■ Task to carry out ■
From the first line to the last, reproduce the records below exactly, omitting any picture.

■ Provided entries ■
####################
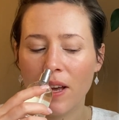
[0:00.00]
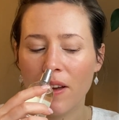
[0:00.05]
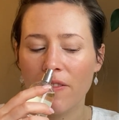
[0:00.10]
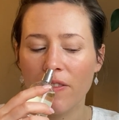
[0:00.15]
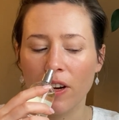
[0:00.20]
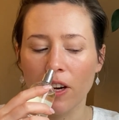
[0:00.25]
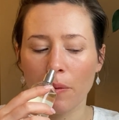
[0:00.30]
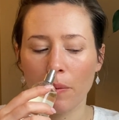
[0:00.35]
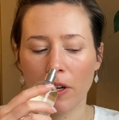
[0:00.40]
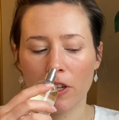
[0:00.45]

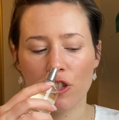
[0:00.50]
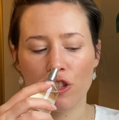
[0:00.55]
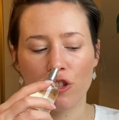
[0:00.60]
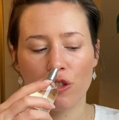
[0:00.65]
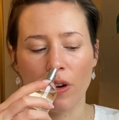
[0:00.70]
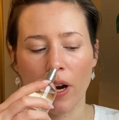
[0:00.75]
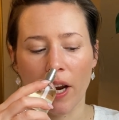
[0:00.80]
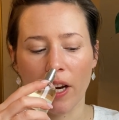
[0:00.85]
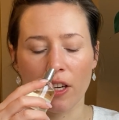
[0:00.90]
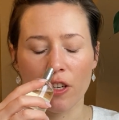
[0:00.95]
very much
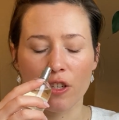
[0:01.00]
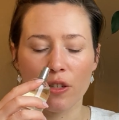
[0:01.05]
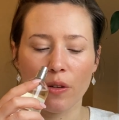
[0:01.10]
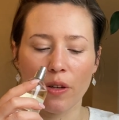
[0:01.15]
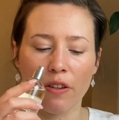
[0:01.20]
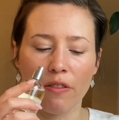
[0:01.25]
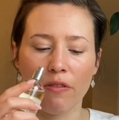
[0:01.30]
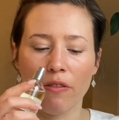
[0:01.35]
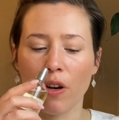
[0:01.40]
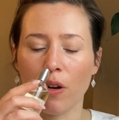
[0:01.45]
trying to
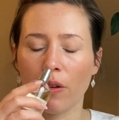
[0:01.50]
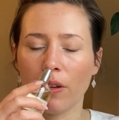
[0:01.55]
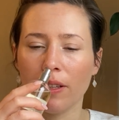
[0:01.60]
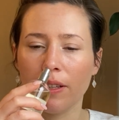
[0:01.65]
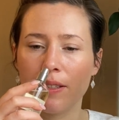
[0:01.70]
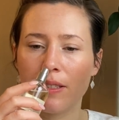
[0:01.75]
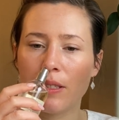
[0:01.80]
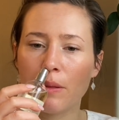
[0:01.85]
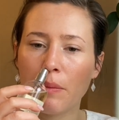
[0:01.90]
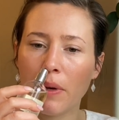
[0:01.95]
evoke the
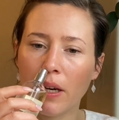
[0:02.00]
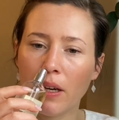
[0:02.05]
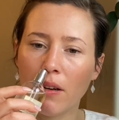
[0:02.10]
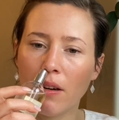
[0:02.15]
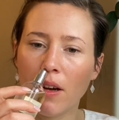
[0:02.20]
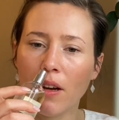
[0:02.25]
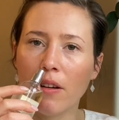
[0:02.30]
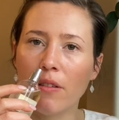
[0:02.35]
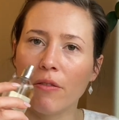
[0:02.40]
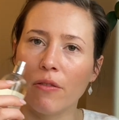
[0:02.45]
smell
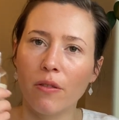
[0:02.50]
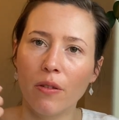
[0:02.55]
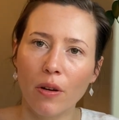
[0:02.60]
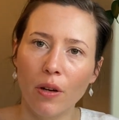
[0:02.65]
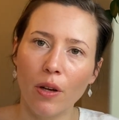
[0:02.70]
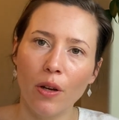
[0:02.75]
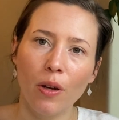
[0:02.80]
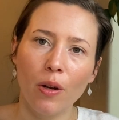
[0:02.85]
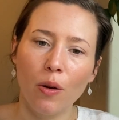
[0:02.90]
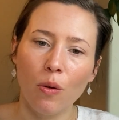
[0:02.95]
of
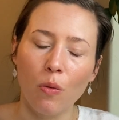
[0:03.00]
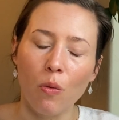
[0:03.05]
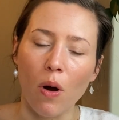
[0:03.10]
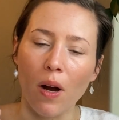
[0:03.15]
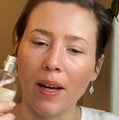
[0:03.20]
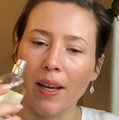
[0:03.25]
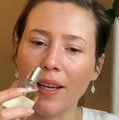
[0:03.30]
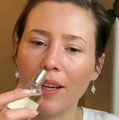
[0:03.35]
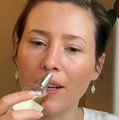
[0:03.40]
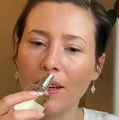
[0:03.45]

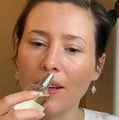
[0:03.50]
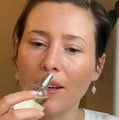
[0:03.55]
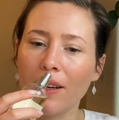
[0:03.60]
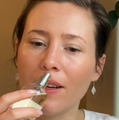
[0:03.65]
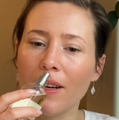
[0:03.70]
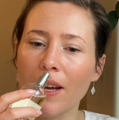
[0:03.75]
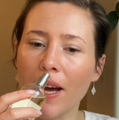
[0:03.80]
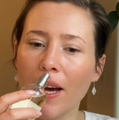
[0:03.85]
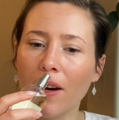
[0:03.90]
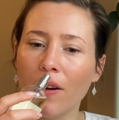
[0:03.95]
walking
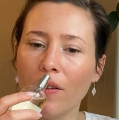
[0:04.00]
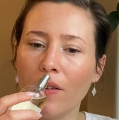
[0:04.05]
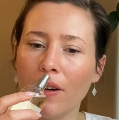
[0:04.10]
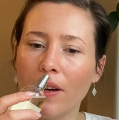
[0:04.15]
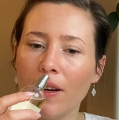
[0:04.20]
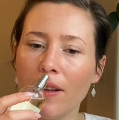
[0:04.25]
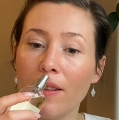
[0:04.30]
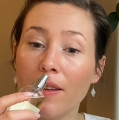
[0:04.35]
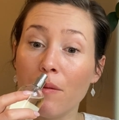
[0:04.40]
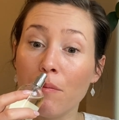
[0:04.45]

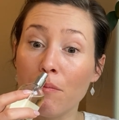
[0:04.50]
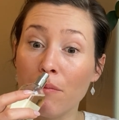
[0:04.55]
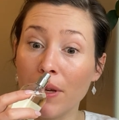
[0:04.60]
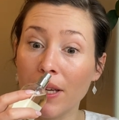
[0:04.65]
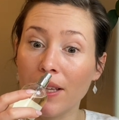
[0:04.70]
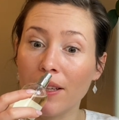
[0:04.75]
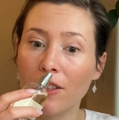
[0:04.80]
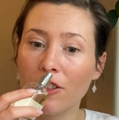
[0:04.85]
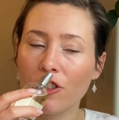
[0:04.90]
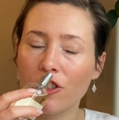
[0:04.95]
down the
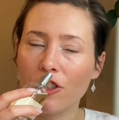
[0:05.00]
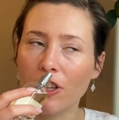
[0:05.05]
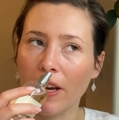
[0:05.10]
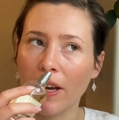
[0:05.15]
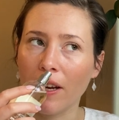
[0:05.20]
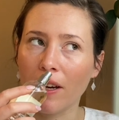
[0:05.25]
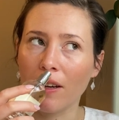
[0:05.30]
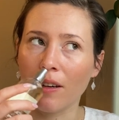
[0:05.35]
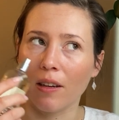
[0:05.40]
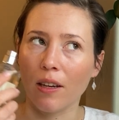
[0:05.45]
beach
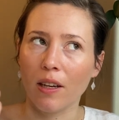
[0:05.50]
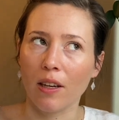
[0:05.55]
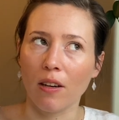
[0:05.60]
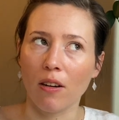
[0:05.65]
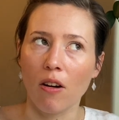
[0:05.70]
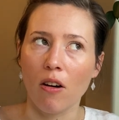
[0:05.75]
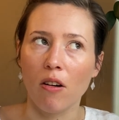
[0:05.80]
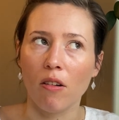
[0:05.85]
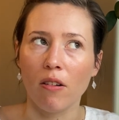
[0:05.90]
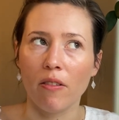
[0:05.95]
and kind of
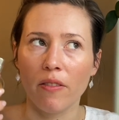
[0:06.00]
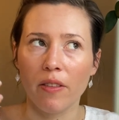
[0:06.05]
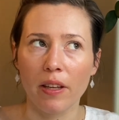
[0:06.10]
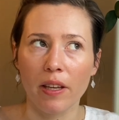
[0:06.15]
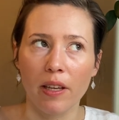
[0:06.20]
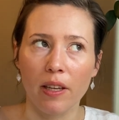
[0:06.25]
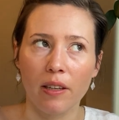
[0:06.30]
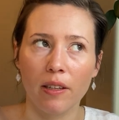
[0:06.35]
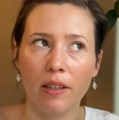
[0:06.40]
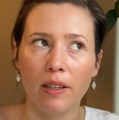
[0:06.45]
all of
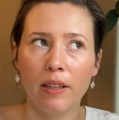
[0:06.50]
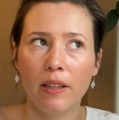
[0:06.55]
the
####################
■ Written response ■
[0:00.00]
[0:00.05]
[0:00.10]
[0:00.15]
[0:00.20]
[0:00.25]
[0:00.30]
[0:00.35]
[0:00.40]
[0:00.45]

[0:00.50]
[0:00.55]
[0:00.60]
[0:00.65]
[0:00.70]
[0:00.75]
[0:00.80]
[0:00.85]
[0:00.90]
[0:00.95]
very much
[0:01.00]
[0:01.05]
[0:01.10]
[0:01.15]
[0:01.20]
[0:01.25]
[0:01.30]
[0:01.35]
[0:01.40]
[0:01.45]
trying to
[0:01.50]
[0:01.55]
[0:01.60]
[0:01.65]
[0:01.70]
[0:01.75]
[0:01.80]
[0:01.85]
[0:01.90]
[0:01.95]
evoke the
[0:02.00]
[0:02.05]
[0:02.10]
[0:02.15]
[0:02.20]
[0:02.25]
[0:02.30]
[0:02.35]
[0:02.40]
[0:02.45]
smell
[0:02.50]
[0:02.55]
[0:02.60]
[0:02.65]
[0:02.70]
[0:02.75]
[0:02.80]
[0:02.85]
[0:02.90]
[0:02.95]
of
[0:03.00]
[0:03.05]
[0:03.10]
[0:03.15]
[0:03.20]
[0:03.25]
[0:03.30]
[0:03.35]
[0:03.40]
[0:03.45]

[0:03.50]
[0:03.55]
[0:03.60]
[0:03.65]
[0:03.70]
[0:03.75]
[0:03.80]
[0:03.85]
[0:03.90]
[0:03.95]
walking
[0:04.00]
[0:04.05]
[0:04.10]
[0:04.15]
[0:04.20]
[0:04.25]
[0:04.30]
[0:04.35]
[0:04.40]
[0:04.45]

[0:04.50]
[0:04.55]
[0:04.60]
[0:04.65]
[0:04.70]
[0:04.75]
[0:04.80]
[0:04.85]
[0:04.90]
[0:04.95]
down the
[0:05.00]
[0:05.05]
[0:05.10]
[0:05.15]
[0:05.20]
[0:05.25]
[0:05.30]
[0:05.35]
[0:05.40]
[0:05.45]
beach
[0:05.50]
[0:05.55]
[0:05.60]
[0:05.65]
[0:05.70]
[0:05.75]
[0:05.80]
[0:05.85]
[0:05.90]
[0:05.95]
and kind of
[0:06.00]
[0:06.05]
[0:06.10]
[0:06.15]
[0:06.20]
[0:06.25]
[0:06.30]
[0:06.35]
[0:06.40]
[0:06.45]
all of
[0:06.50]
[0:06.55]
the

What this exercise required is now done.